LeBron James has been praised for a multitude of reasons, all of which valid. Perhaps one skill that has shined with James since winning a championship with Cleveland and Los Angeles is the strength of his leadership. The culture LeBron brings to a team is so strong that he won a championship with Kyrie Irving and J.R. Smith with the Cavs.
Last year, the Lakers put quite an eclectic cast for their championship run. They had Connect Four savant Rajon Rondo, proud snake owner Dwight Howard, Gen Z poster boy Kyle Kuzma, vlogger Javale McGee, the philosopher behind “Men lie, Women Lie, Buckets don't” Dion Waiters, and the aforementioned shirt-phobic Smith on the same team. Other teams wouldn’t even risk having one of those players on their team.
But the Lakers with LeBron, Anthony Davis, and head coach Frank Vogel had a strong enough culture to keep the team together and focused on winning a championship. Through winning and losing streaks, the Lakers avoided any off-court mishap that would be expected of such a colorful group.
Signing Drummond this year came out of need. Never mind the looming threat of the All-Star team the Brooklyn Nets built, the Lakers have been decimated by injuries. Davis is only now starting on-court activities. James is still out for at least a month. Marc Gasol, a key off-season signing, has just come back from battling COVID-19.
Drummond gets to come in for a Lakers team needing all his flashy numbers for the meantime. The Lakers are currently fourth in the West with a 29-17 record. They’re going to need to stay afloat until Davis and James come back. Los Angeles has been able to maintain their defensive intensity without their stars, but the offense has predictably suffered.
For all the warts he’s accumulated over the last two seasons, Drummond can still be an impactful player on both ends.

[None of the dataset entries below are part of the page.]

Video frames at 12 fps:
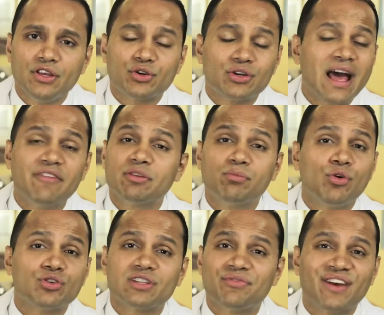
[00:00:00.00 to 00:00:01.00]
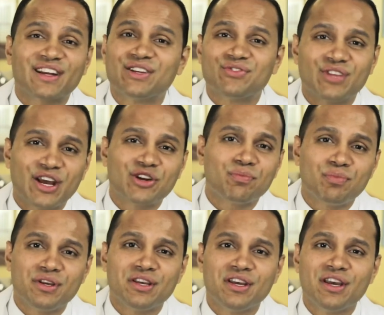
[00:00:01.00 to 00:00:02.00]
You could have the most effective
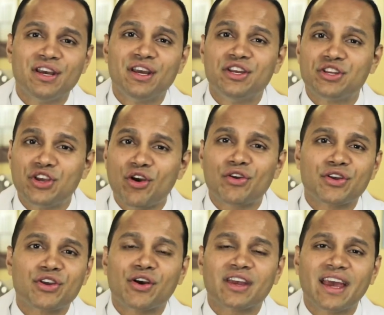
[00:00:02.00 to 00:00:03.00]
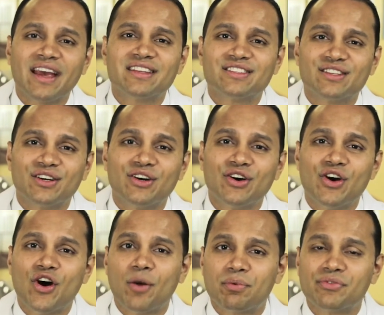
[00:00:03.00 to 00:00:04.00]
therapy in curing your cancer
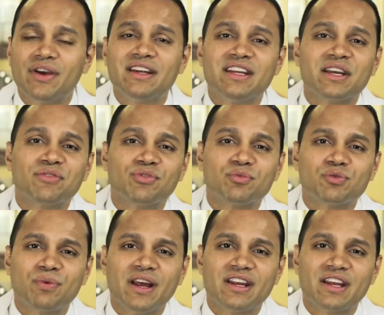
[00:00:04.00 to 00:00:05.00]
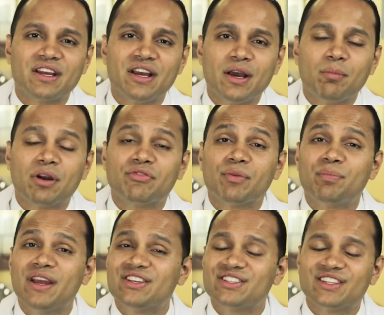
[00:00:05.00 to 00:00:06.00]
or preventing it from spreading, but if a
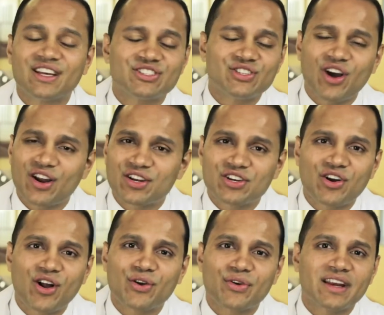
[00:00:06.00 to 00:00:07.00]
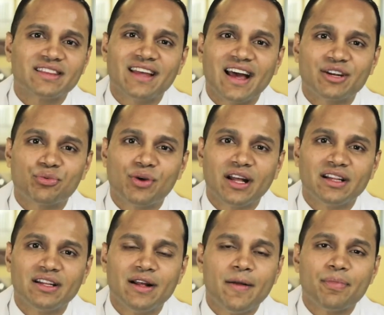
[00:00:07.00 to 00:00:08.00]
patient does not tolerate that
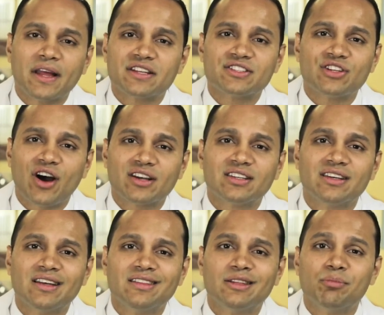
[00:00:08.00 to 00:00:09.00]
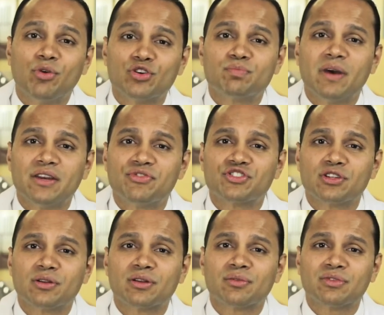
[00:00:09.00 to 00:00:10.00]
well, that is not the most
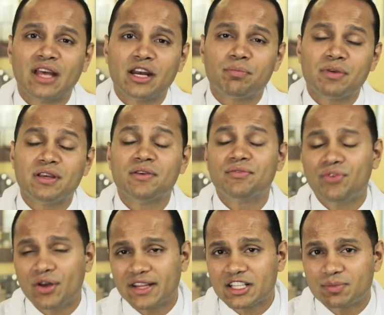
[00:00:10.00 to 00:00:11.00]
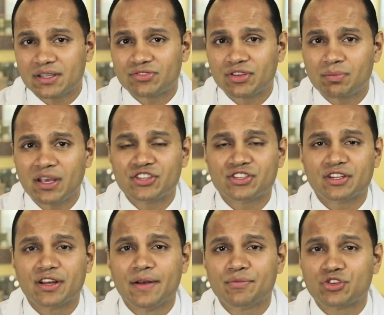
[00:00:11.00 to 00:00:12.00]
beneficial therapy for that specific patient.
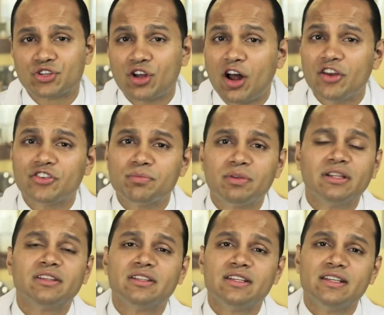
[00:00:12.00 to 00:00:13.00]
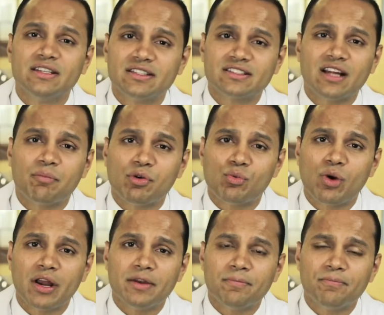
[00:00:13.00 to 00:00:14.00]
So tolerability is number
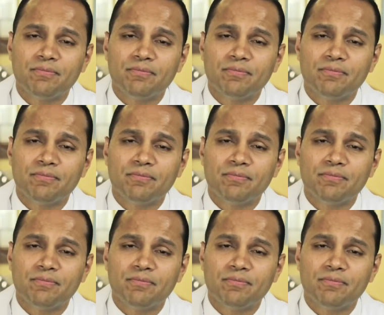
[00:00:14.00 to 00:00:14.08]
one.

When he’s locked in, Drummond is a beast in pick-and-rolls as a finisher and as a passer on the roll. He has also low-key become a willing passing hub through hand-offs, where he's collected most of the 2.6 assists per game he's averaged over the last two years.
A focused Drummond could mean a terror of a partner for Dennis Schröeder for the short term and for LeBron when he gets healthy. Davis has also shown he can work with the spacing of having a ring-bound center on the floor. A Davis and Drummond tandem could also result in monumental offensive rebounding rates.

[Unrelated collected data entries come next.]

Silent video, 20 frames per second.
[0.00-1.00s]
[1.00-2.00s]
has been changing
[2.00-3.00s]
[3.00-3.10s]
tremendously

That is the best-case scenario for Drummond. Gasol is still a good post defender, who hustles and communicates. However, he's lost more than a step from his time as a defensive anchor. Drummond could start and end games for a complete Lakers lineup, depending if he can assimilate into the Lakers defensive ethos.
Realistically, Drummond should be a better version of what the Lakers got from Dwight Howard last year. Howard completely shed all desire for post touches and became almost exclusively a roll threat off the bench. Against the Denver Nuggets in the Western Conference Finals, Howard was a nuisance for Nikola Jokic. The Lakers extracted all the remaining athleticism and physicality from Howard, resulting in a title for LA and a career renaissance for a player that had been waived thrice before last season.

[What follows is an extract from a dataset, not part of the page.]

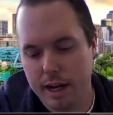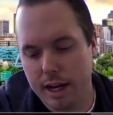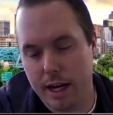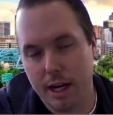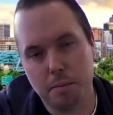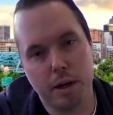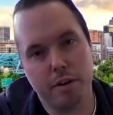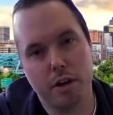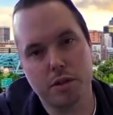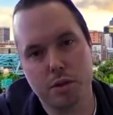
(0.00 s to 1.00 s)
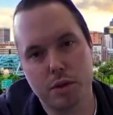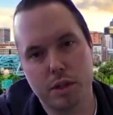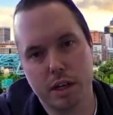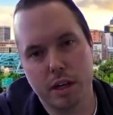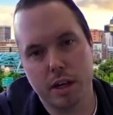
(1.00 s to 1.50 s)
I've also
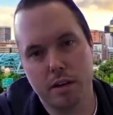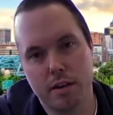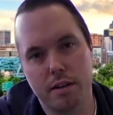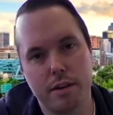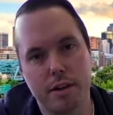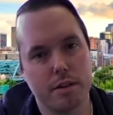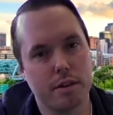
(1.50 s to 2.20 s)
done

Drummond hasn't had the same rollercoaster journey as Howard, but he is also at a crossroads in his career. Drummond is on an expiring deal. He could very well be out of the league after this season. He could also adapt his game for a contender, become a champion, earn a longer contract, and prosper in the league as a veteran.
The urgency of their current situation and the strength of their culture give the Lakers the confidence to offer these types of auditions for discarded players. LeBron and AD are still going to do the heavy lifting in the playoffs. It's up to Drummond if he's going to offer a push or a pull.